I initially set out to do a deep dive on Disney, but didn’t quite realize what that meant. Disney is a monster, with an insane amount of complexity. So, I took the easy way out and decided to lay out the evolution of my thought process on this company.
Strong Brand: Disney has an amazing brand. Whether it’s Star Wars, Marvel, or Disney, these brands are thriving and offer Disney long-term stability.
Valuation: Examining Disney’s financials, it’s fascinating to note that its Parks segment nearly justifies its entire valuation. Roughly speaking, Parks contribute around $10 billion in operating income, while Disney’s market capitalization hovers at approximately $160 billion. Remarkably, Parks operate at an impressive 31% operating income margin—a feat even tech companies struggle to match.
Pricing Power: My main concern centers on Disney’s pricing power. They’ve leveraged it for decades, but we’ve recently witnessed its limits, particularly with ESPN. I think they found their limit.
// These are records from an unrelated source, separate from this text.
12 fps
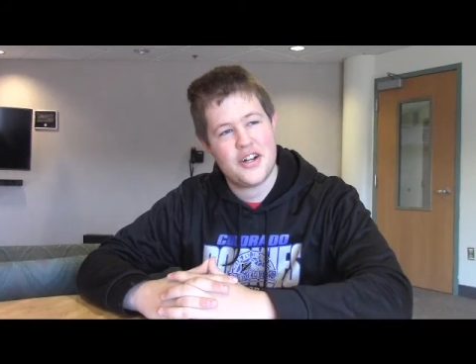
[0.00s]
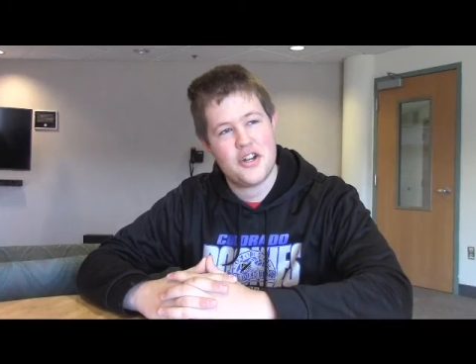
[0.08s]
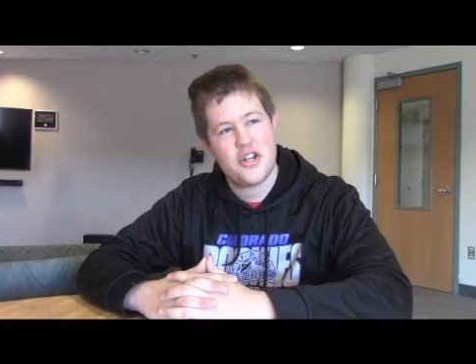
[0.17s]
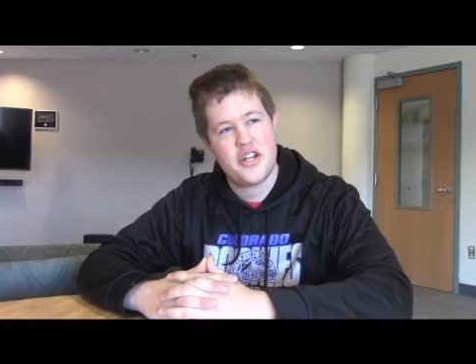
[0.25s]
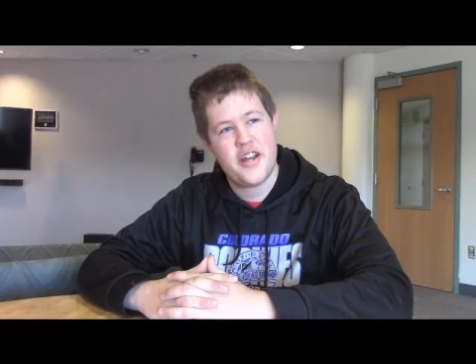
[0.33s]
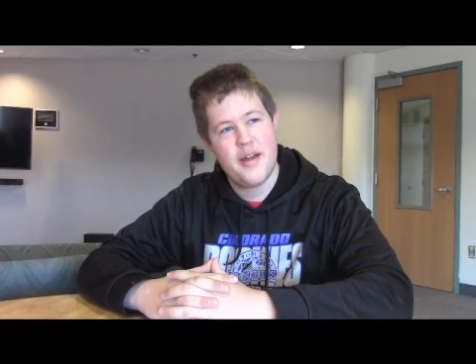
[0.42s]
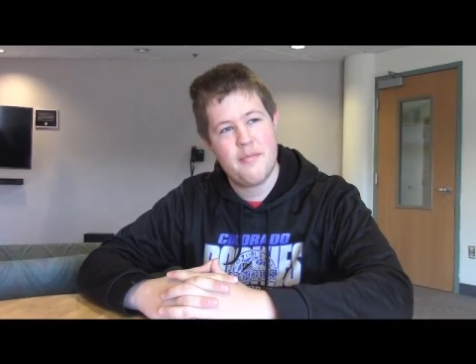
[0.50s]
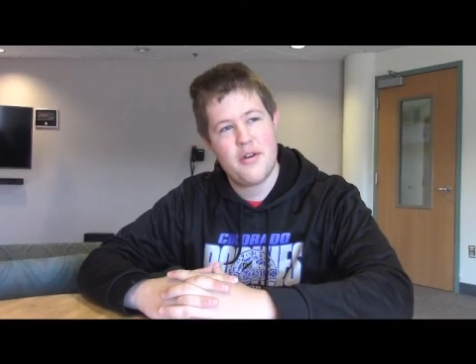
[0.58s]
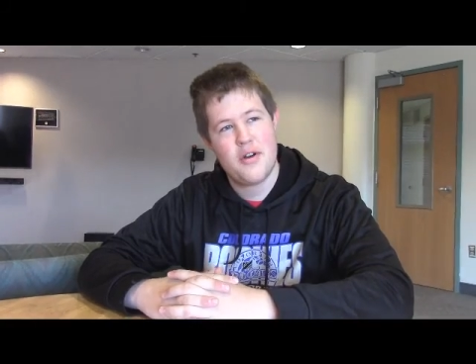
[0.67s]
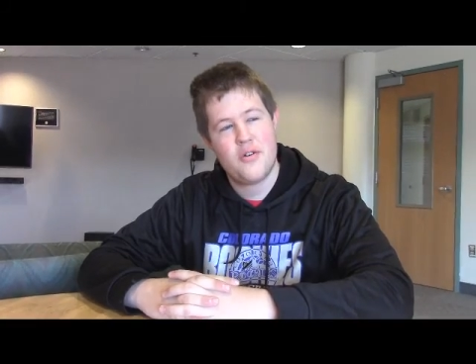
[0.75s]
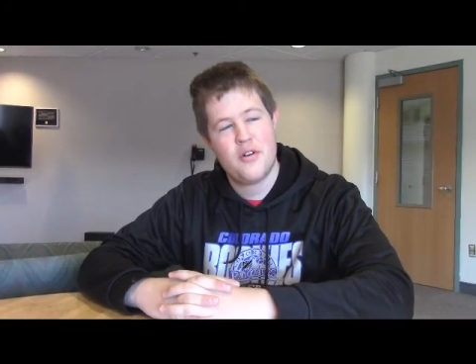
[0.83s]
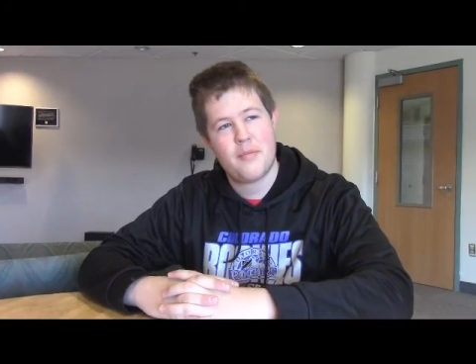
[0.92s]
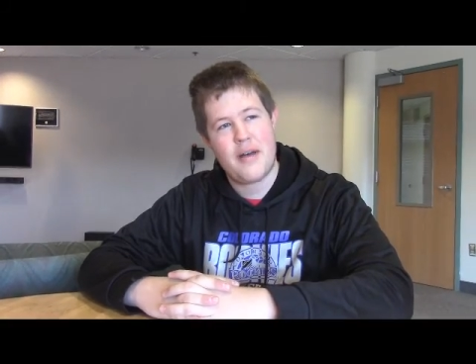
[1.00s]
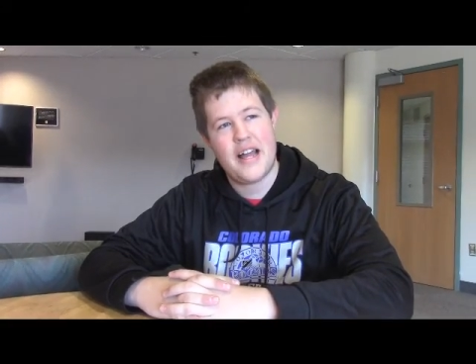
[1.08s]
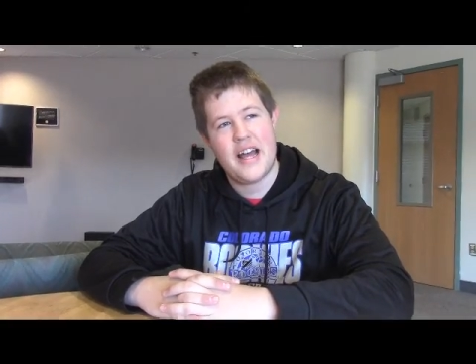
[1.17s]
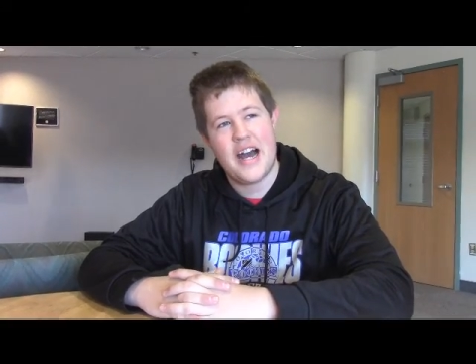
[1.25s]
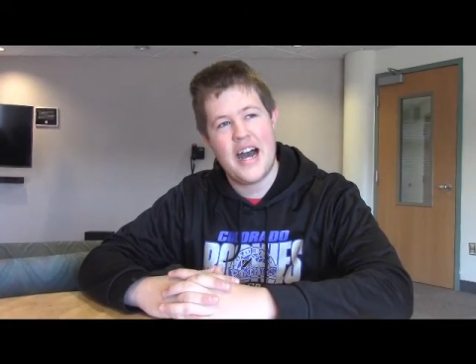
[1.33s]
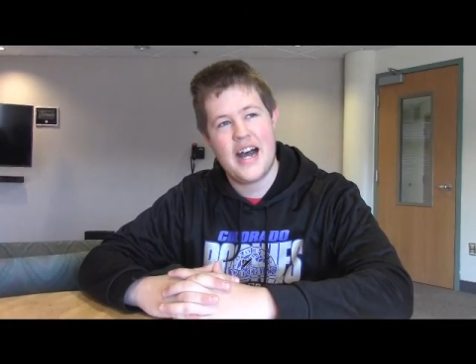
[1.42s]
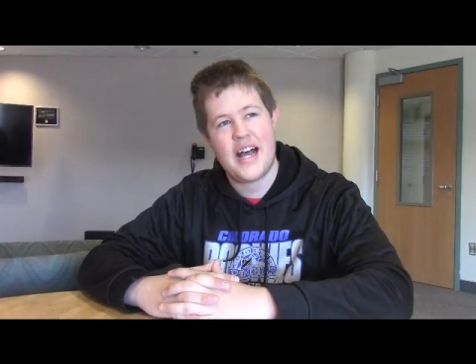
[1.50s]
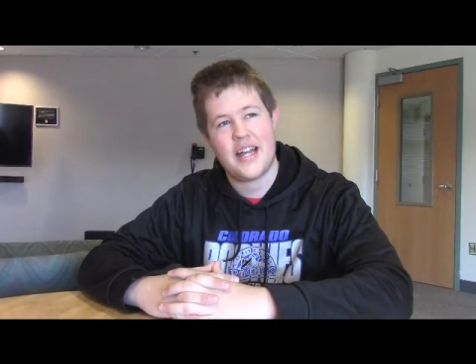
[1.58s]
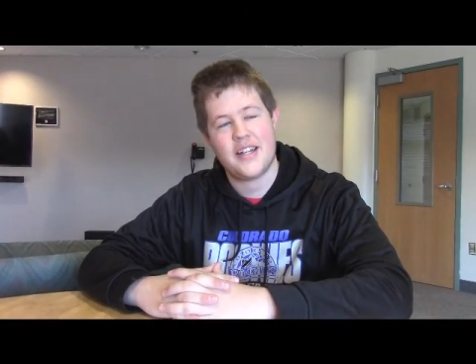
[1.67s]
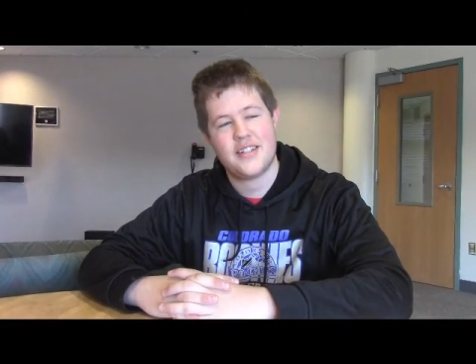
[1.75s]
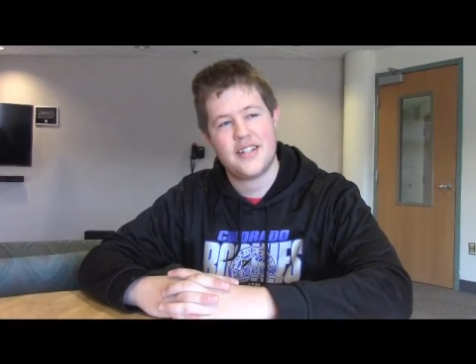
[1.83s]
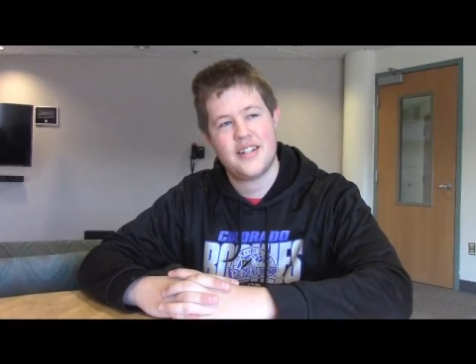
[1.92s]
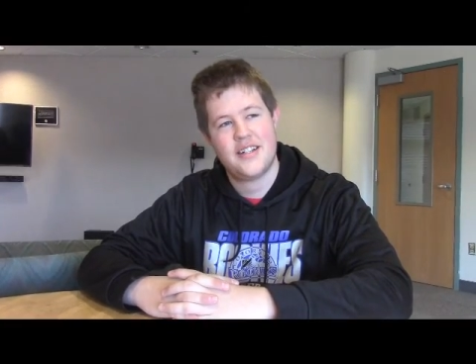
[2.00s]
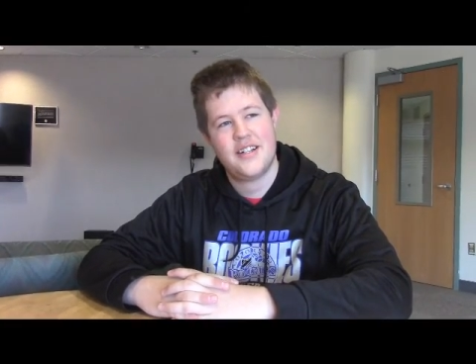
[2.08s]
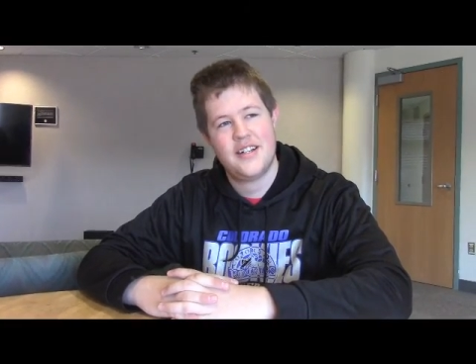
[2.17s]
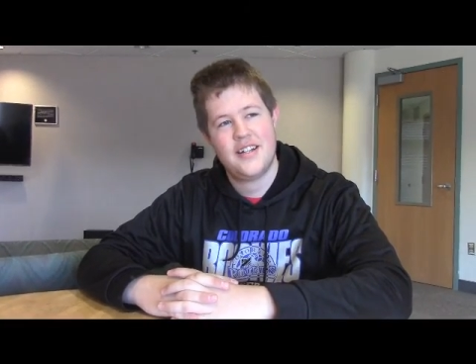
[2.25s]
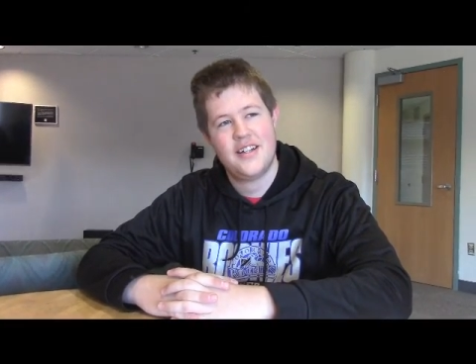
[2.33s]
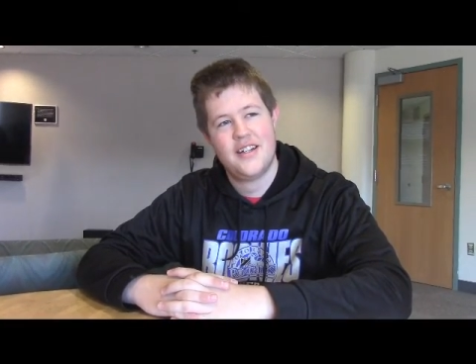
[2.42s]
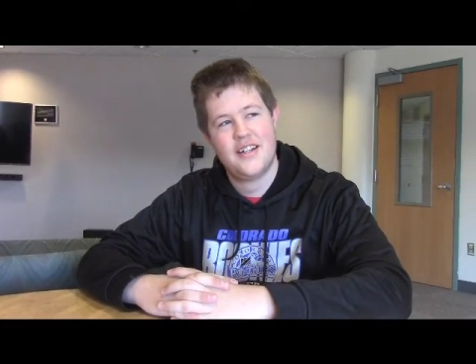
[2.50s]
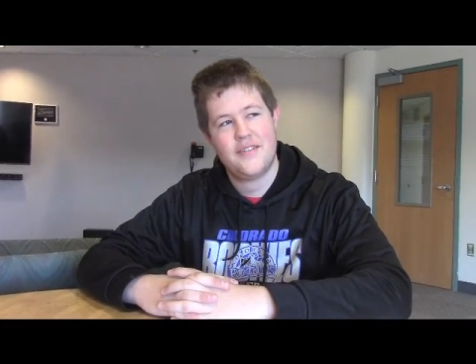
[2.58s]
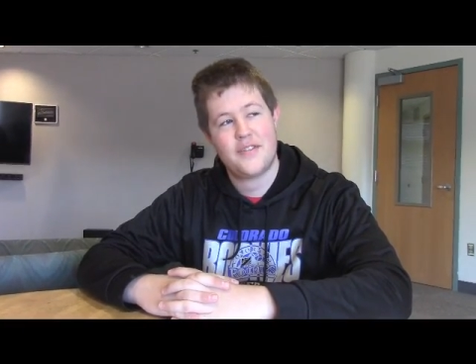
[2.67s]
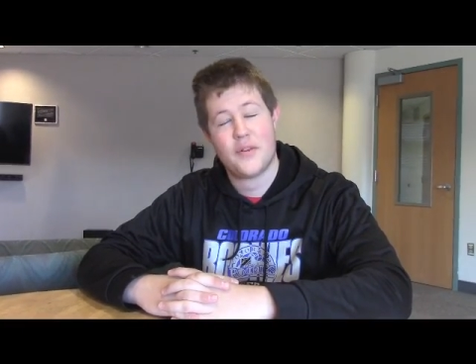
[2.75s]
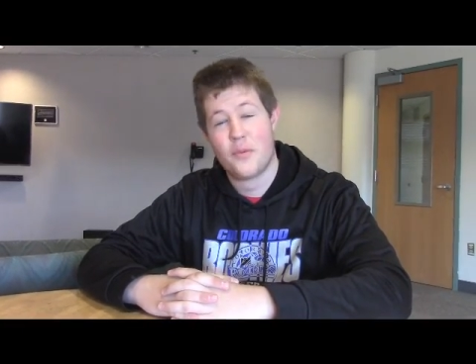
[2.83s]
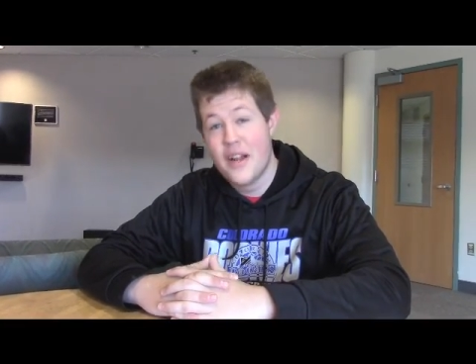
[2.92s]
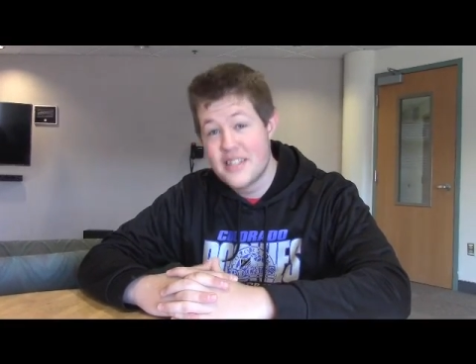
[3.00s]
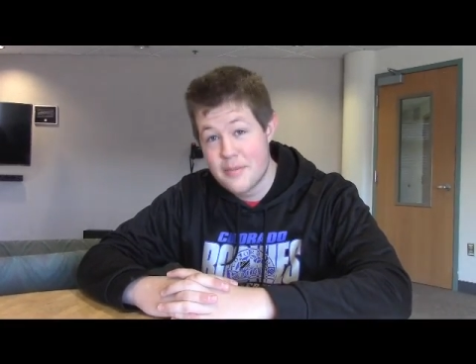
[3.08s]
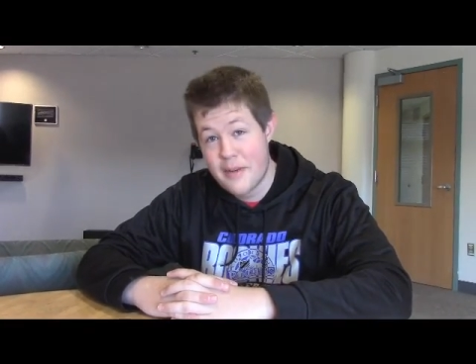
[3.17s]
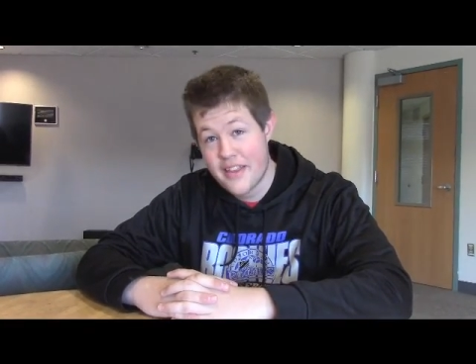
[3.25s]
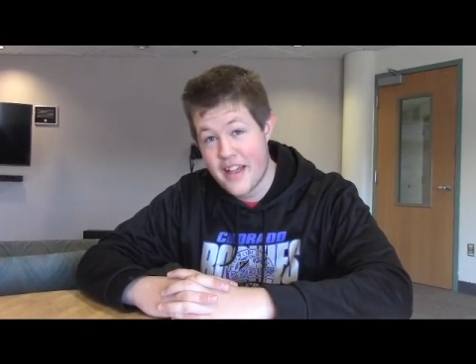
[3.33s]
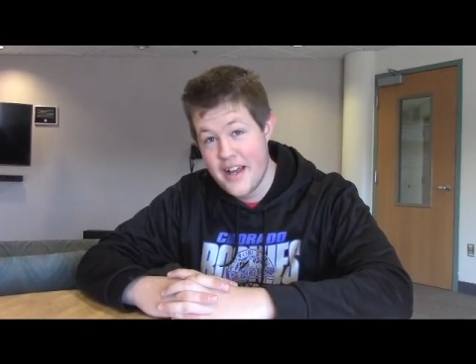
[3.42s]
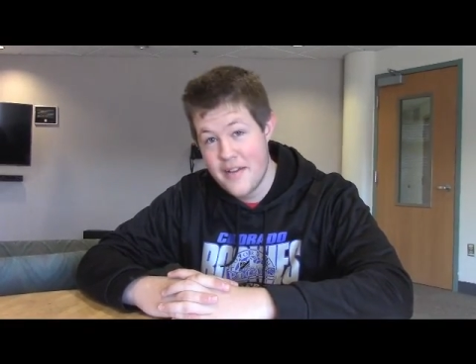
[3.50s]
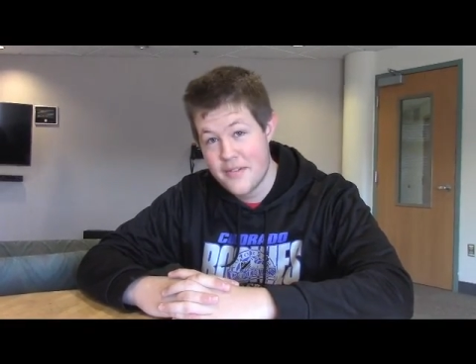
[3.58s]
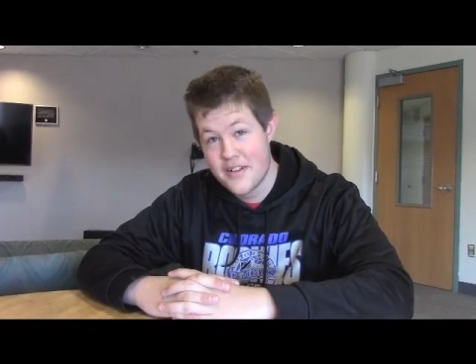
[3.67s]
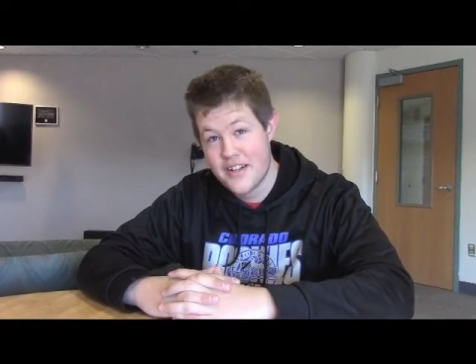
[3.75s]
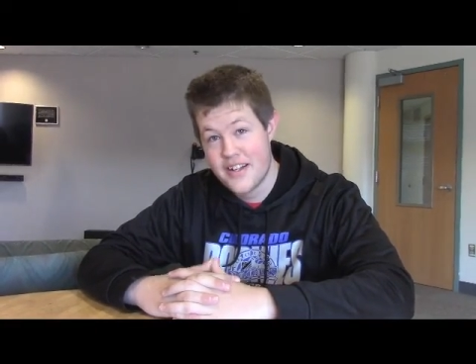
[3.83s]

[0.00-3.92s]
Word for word: or shampoo in my eyes for the rest of my life?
Brand Extension: A strong brand should yield successful brand extensions. However, Disney’s rapid expansion of Disney+ may have stretched their brand too thin. Recent concessions during a carriage dispute raise questions about the brand’s resilience.
Unit Economics: While Disney’s media business appears undervalued, its unit economics are deteriorating. The shift from linear networks to direct-to-consumer (DTC) is inevitable but fraught with challenges.
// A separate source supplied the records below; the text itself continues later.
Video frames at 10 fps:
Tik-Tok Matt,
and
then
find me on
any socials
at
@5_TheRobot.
I’m calling Disney a brand trap because it reminds me of a value trap. The brand is just too good to be this cheap, but when you start to look at the benefits of the brand, they’ve been cashed in already. For Disney, they’ve lived off massive price increases inside parks and ESPN for decades. ESPN finally found the line on price increases in their standoff with Charter. A major benefit of having a brand is being able to have strong pricing power and Disney absolutely had this, but they’ve arguably used it all. Not only have they used up the pricing power the brand brought them, but they’ve also used up a lot of their brand extension possibilities as well in their quest for Disney+.
The Bull Case to Watch
If you can’t tell by now, I’m throwing Disney into the watch pile. So many moving parts here, I don’t think we’ve necessarily hit the bottom. Disney has to learn how to grow without jamming price increases, but I do think they are well positioned to achieve this. An ad based business model can help achieve this, allowing you to continue to grow without increasing customer’s pricing. It’ll be an awkward transition and one that I’m not convinced Disney will nail. It might sound odd, but it’s historically been the best way to go DTC. People hate ads, but the love free more.